▶ Excerpted data
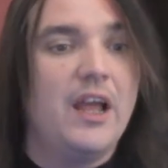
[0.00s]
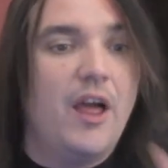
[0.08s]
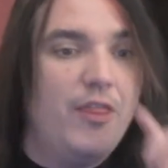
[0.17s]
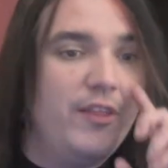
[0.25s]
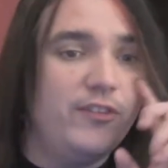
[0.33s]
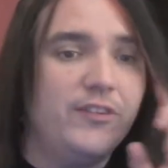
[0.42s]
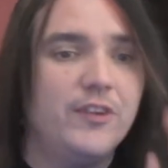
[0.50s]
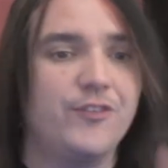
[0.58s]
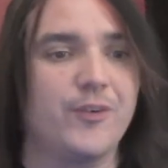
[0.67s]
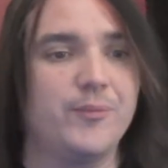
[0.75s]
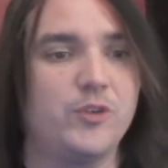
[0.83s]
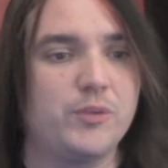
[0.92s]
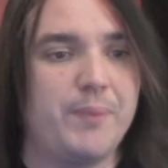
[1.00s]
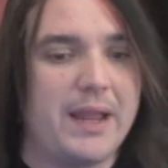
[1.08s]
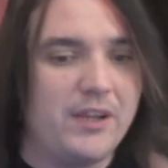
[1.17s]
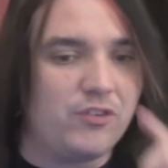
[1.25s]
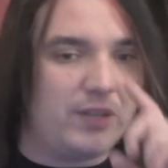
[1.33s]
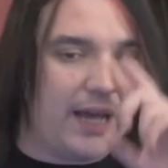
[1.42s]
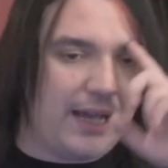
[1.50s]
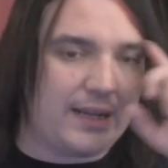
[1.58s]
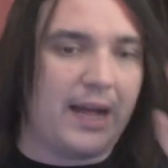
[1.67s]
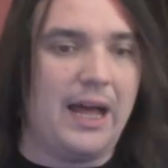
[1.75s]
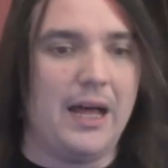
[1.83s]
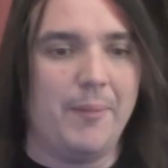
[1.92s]
This is from
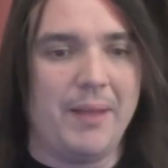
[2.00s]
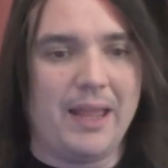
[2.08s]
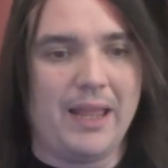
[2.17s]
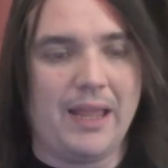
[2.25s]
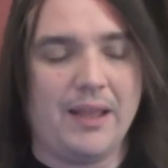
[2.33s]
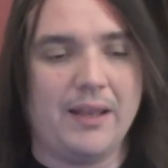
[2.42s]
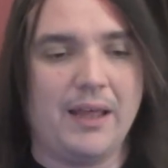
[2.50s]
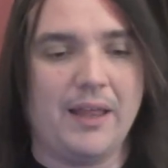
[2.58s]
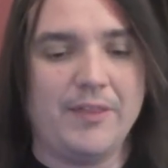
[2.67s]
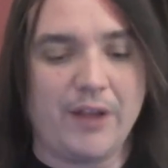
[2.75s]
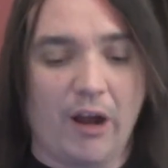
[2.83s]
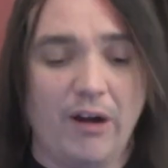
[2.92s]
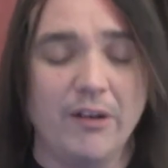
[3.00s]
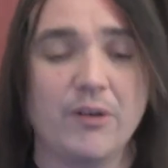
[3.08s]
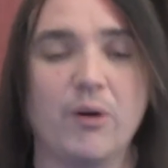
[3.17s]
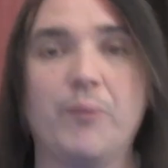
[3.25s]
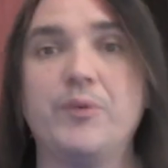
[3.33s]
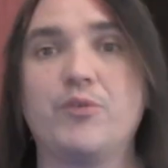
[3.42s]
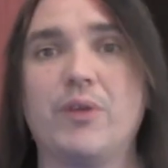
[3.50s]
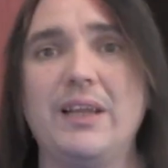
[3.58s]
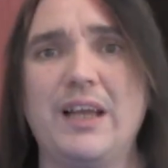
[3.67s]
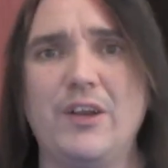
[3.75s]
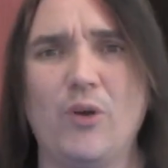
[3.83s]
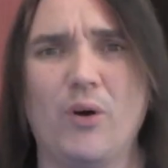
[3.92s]
space.com, and the article was
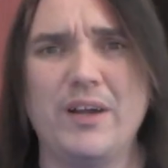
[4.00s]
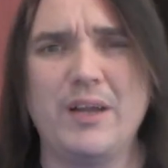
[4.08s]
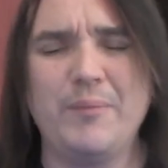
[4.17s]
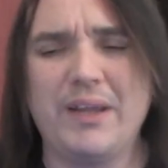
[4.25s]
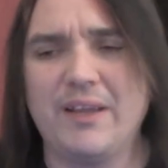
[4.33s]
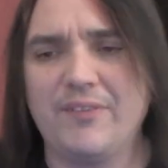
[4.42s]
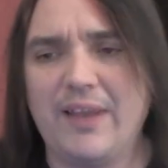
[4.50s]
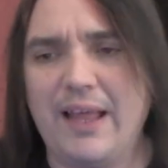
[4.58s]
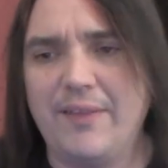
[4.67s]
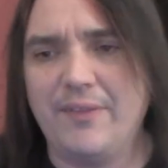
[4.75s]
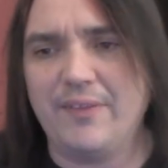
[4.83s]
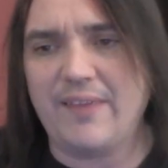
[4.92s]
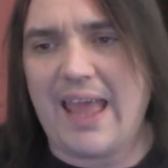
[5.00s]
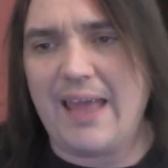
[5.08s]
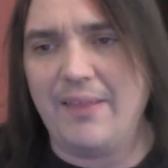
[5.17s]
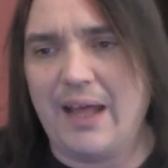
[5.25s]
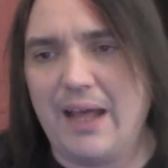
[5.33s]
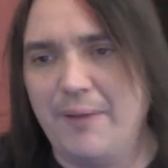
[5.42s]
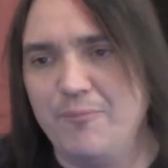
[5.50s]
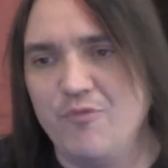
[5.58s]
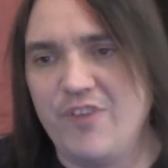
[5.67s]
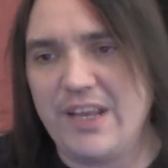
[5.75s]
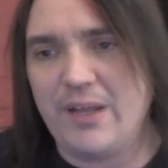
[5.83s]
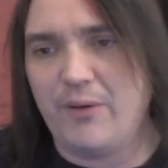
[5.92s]
really annoying because it had this
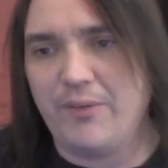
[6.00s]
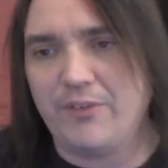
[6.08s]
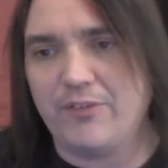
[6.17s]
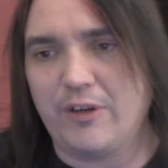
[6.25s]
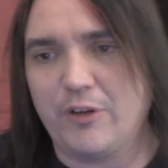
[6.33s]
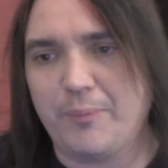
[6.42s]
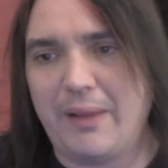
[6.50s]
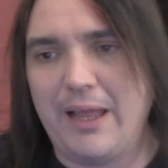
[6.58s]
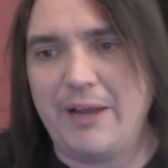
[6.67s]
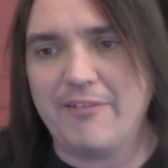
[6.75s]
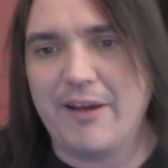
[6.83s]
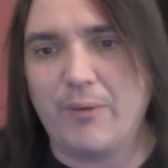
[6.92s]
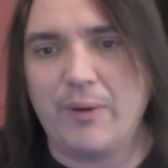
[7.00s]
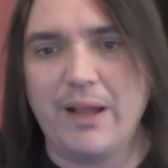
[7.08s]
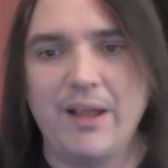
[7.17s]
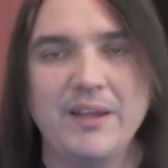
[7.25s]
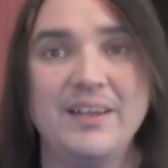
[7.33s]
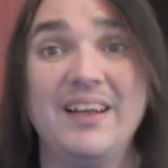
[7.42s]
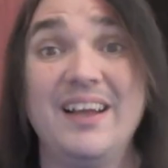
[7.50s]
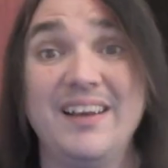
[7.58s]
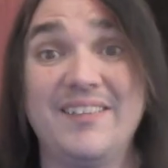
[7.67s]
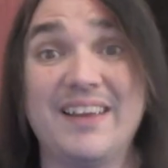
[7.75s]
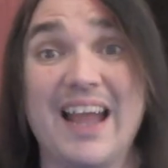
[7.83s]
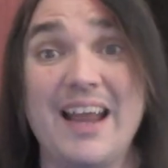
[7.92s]
video that starts playing right away.
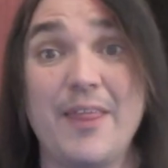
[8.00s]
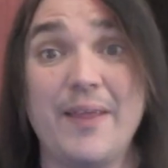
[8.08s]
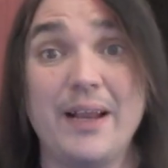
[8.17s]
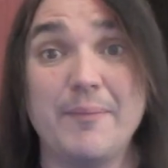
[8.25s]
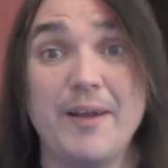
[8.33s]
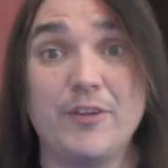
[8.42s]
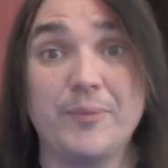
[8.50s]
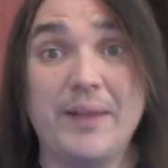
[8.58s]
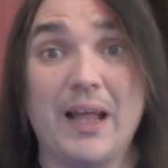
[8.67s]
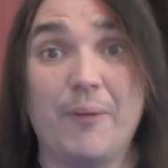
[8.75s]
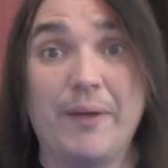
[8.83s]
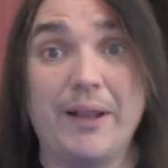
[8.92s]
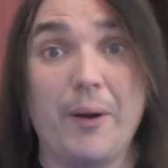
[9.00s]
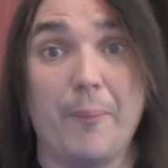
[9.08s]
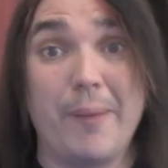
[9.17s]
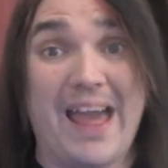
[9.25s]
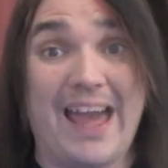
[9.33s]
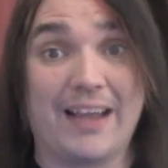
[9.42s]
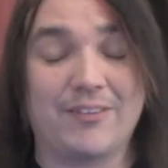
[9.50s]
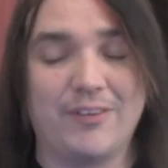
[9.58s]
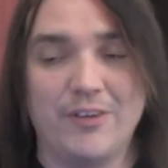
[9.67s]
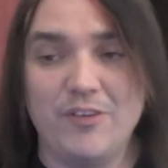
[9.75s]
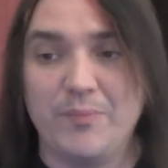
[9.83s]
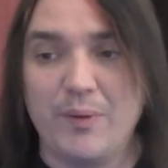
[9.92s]
It's the kind of thing that makes me not want to go back, so
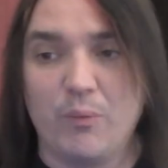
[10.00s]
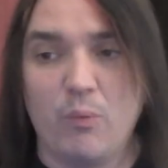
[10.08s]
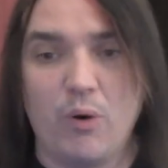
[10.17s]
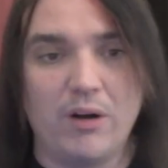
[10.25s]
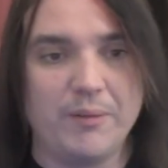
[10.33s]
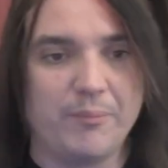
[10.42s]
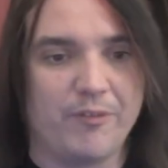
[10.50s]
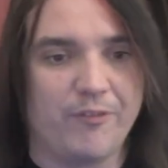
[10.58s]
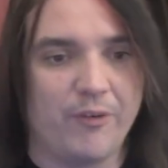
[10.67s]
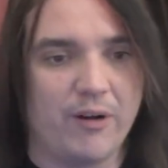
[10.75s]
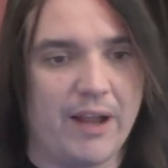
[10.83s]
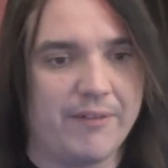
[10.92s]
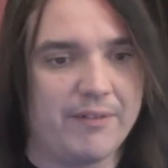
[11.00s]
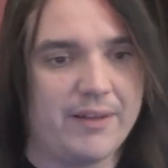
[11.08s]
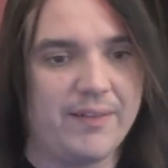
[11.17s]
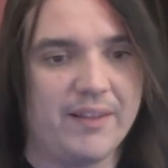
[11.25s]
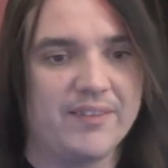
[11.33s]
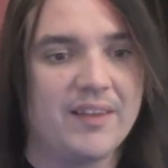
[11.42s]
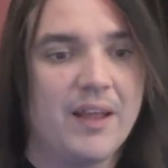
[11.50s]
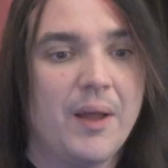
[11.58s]
you've been warned before I read this.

▶ What the task asks
Copy the material exactly. Do not include the pictures.

▶ Result of this task
[0.00s]
[0.08s]
[0.17s]
[0.25s]
[0.33s]
[0.42s]
[0.50s]
[0.58s]
[0.67s]
[0.75s]
[0.83s]
[0.92s]
[1.00s]
[1.08s]
[1.17s]
[1.25s]
[1.33s]
[1.42s]
[1.50s]
[1.58s]
[1.67s]
[1.75s]
[1.83s]
[1.92s]
This is from
[2.00s]
[2.08s]
[2.17s]
[2.25s]
[2.33s]
[2.42s]
[2.50s]
[2.58s]
[2.67s]
[2.75s]
[2.83s]
[2.92s]
[3.00s]
[3.08s]
[3.17s]
[3.25s]
[3.33s]
[3.42s]
[3.50s]
[3.58s]
[3.67s]
[3.75s]
[3.83s]
[3.92s]
space.com, and the article was
[4.00s]
[4.08s]
[4.17s]
[4.25s]
[4.33s]
[4.42s]
[4.50s]
[4.58s]
[4.67s]
[4.75s]
[4.83s]
[4.92s]
[5.00s]
[5.08s]
[5.17s]
[5.25s]
[5.33s]
[5.42s]
[5.50s]
[5.58s]
[5.67s]
[5.75s]
[5.83s]
[5.92s]
really annoying because it had this
[6.00s]
[6.08s]
[6.17s]
[6.25s]
[6.33s]
[6.42s]
[6.50s]
[6.58s]
[6.67s]
[6.75s]
[6.83s]
[6.92s]
[7.00s]
[7.08s]
[7.17s]
[7.25s]
[7.33s]
[7.42s]
[7.50s]
[7.58s]
[7.67s]
[7.75s]
[7.83s]
[7.92s]
video that starts playing right away.
[8.00s]
[8.08s]
[8.17s]
[8.25s]
[8.33s]
[8.42s]
[8.50s]
[8.58s]
[8.67s]
[8.75s]
[8.83s]
[8.92s]
[9.00s]
[9.08s]
[9.17s]
[9.25s]
[9.33s]
[9.42s]
[9.50s]
[9.58s]
[9.67s]
[9.75s]
[9.83s]
[9.92s]
It's the kind of thing that makes me not want to go back, so
[10.00s]
[10.08s]
[10.17s]
[10.25s]
[10.33s]
[10.42s]
[10.50s]
[10.58s]
[10.67s]
[10.75s]
[10.83s]
[10.92s]
[11.00s]
[11.08s]
[11.17s]
[11.25s]
[11.33s]
[11.42s]
[11.50s]
[11.58s]
you've been warned before I read this.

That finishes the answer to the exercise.